The briefs--known in legal parlance as proposed findings of fact--outline concise facts in which legal arguments and conclusions are stripped away. Each fact must cite a part of the court record that provides the relevant evidence. The briefs provide a way for each side to present its best version of the evidence.
The government brought the case in late October, alleging that Microsoft's requirement that Windows 95 be shipped with the Internet Explorer browser violated terms of an antitrust settlement reached two years earlier. Microsoft contends that the 1995 consent decree specifically gives it the right to integrate products.
In December, U.S. District Judge Thomas Penfield Jackson appointed a computer expert to study the case and make a recommendation by May 31. He ordered Microsoft to separate browsing software from all its Windows products in the meantime.
Six days later, the Justice Department was back in court, alleging that Microsoft's plan to separate Internet Explorer only from older and "dysfunctional" versions of Windows violated both the letter and the spirit of the preliminary injunction. The government asked that Microsoft be fined $1 million for each day it was in contempt of the preliminary injunction.

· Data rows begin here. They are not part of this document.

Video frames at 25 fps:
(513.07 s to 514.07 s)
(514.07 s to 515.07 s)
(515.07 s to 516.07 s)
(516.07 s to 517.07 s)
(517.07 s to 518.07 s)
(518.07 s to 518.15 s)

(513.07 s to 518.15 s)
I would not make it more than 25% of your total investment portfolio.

Both sides extensively debated the matter in a two-day hearing last week. Jackson ordered the parties to file the proposed findings of fact today and to be back in court for closing arguments Thursday. Jackson has not indicated when he will rule on the matter.
The documents bring no new information to light, but they reiterate positions each side staked out months ago in the case, which has grown increasingly contentious. Microsoft, for example, points to an admission by a government witness that some Web browsing functions cannot be removed "without hurting Windows 95."

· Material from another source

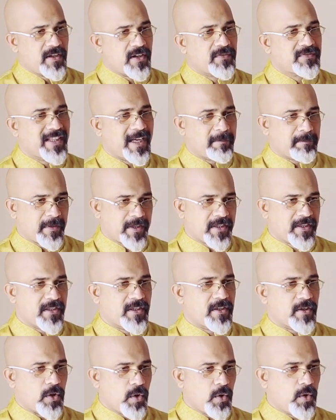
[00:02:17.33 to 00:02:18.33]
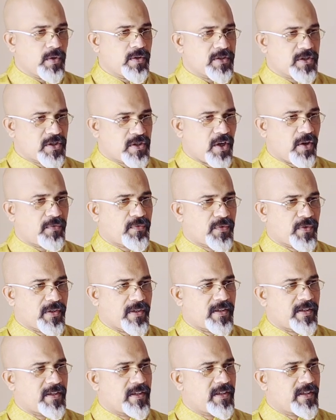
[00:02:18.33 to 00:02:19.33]
of that particular old
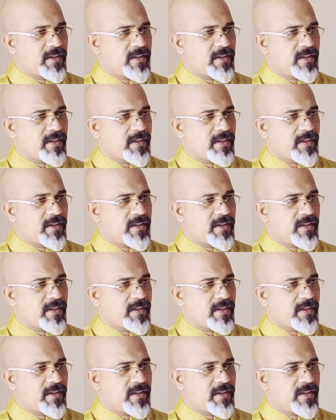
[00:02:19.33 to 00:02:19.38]
software,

Meanwhile, Justice Department attorneys repeat their oft-made charge that "because neither 'option' Microsoft offered...is commercially viable, Microsoft is, for all practical purposes" in violation of Jackson's order.

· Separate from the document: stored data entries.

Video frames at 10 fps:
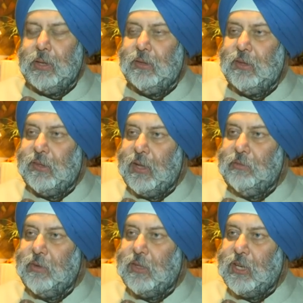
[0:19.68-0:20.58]
This
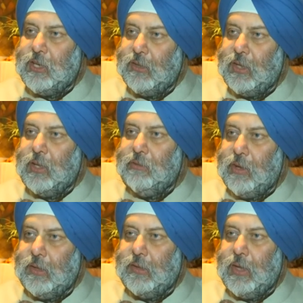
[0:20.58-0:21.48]
itself is such a
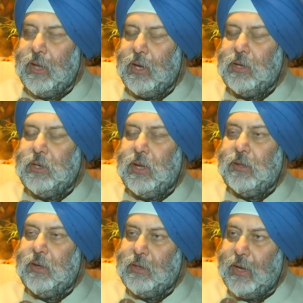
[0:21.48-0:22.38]
significant thing and
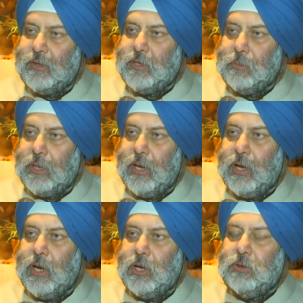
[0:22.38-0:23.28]
is a testimony
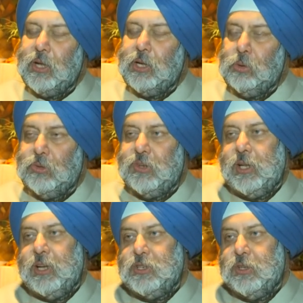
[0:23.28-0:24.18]
to the close
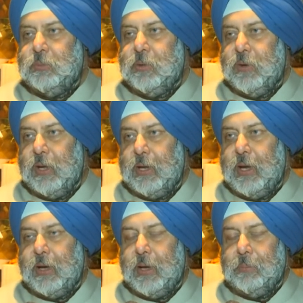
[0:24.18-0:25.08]
relations between
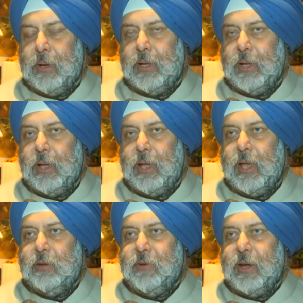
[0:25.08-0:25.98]
India and Nepal.
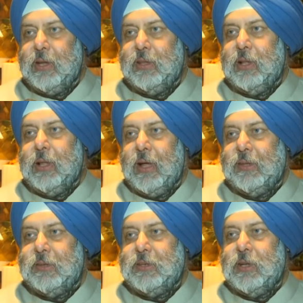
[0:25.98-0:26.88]
In fact, in the
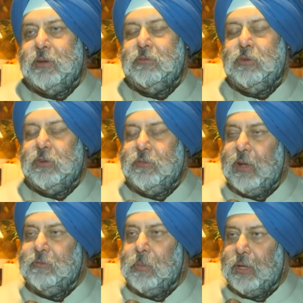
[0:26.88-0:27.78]
last four or
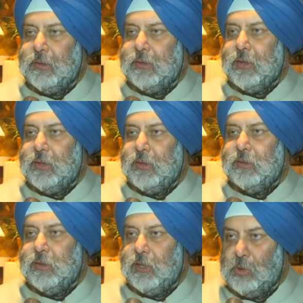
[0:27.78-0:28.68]
five months
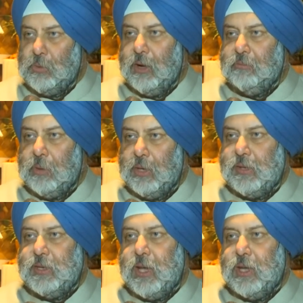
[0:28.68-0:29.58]
since the new government
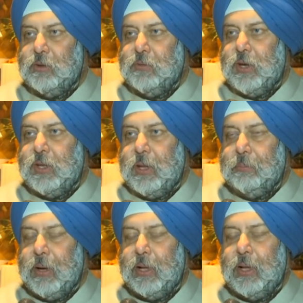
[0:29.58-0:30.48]
has taken over in
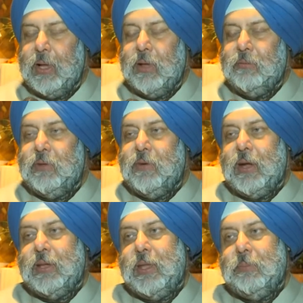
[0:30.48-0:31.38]
Nepal, we've
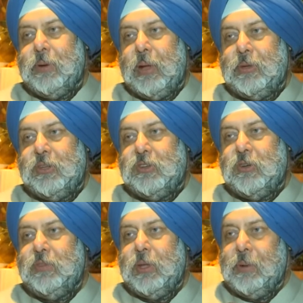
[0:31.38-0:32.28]
had the Prime
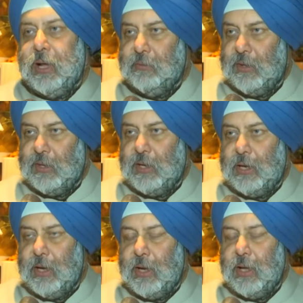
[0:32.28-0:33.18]
Minister of Nepal visit
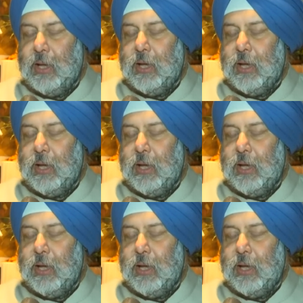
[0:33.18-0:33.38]
India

Rich Gray, an antitrust attorney at Bergeson, Eliopoulos, Grady, & Gray who has been following the case, said today's matchup goes to the government.
He explained that both sides discuss at length an "add/remove" feature that removes the Internet Explorer icon from the Windows 95 desktop. Judge Jackson suggested in a court hearing that applying the utility to Windows may have been enough to comply with his order. Microsoft has insisted that the running the feature leaves the majority of the browser intact and therefore would not comply with the preliminary injunction.
"The government is saying [to Microsoft], 'You could have and should have used the add/delete option.' Microsoft is almost saying, 'We read the court's order to say that wouldn't have been good enough,'" said Gray, who added that the government has outlined a good argument that Microsoft intentionally proposed an unworkable solution.
"You don't lose your common sense when reading a court order. Microsoft should have read the court's preliminary injunction and complied in a way that made sense."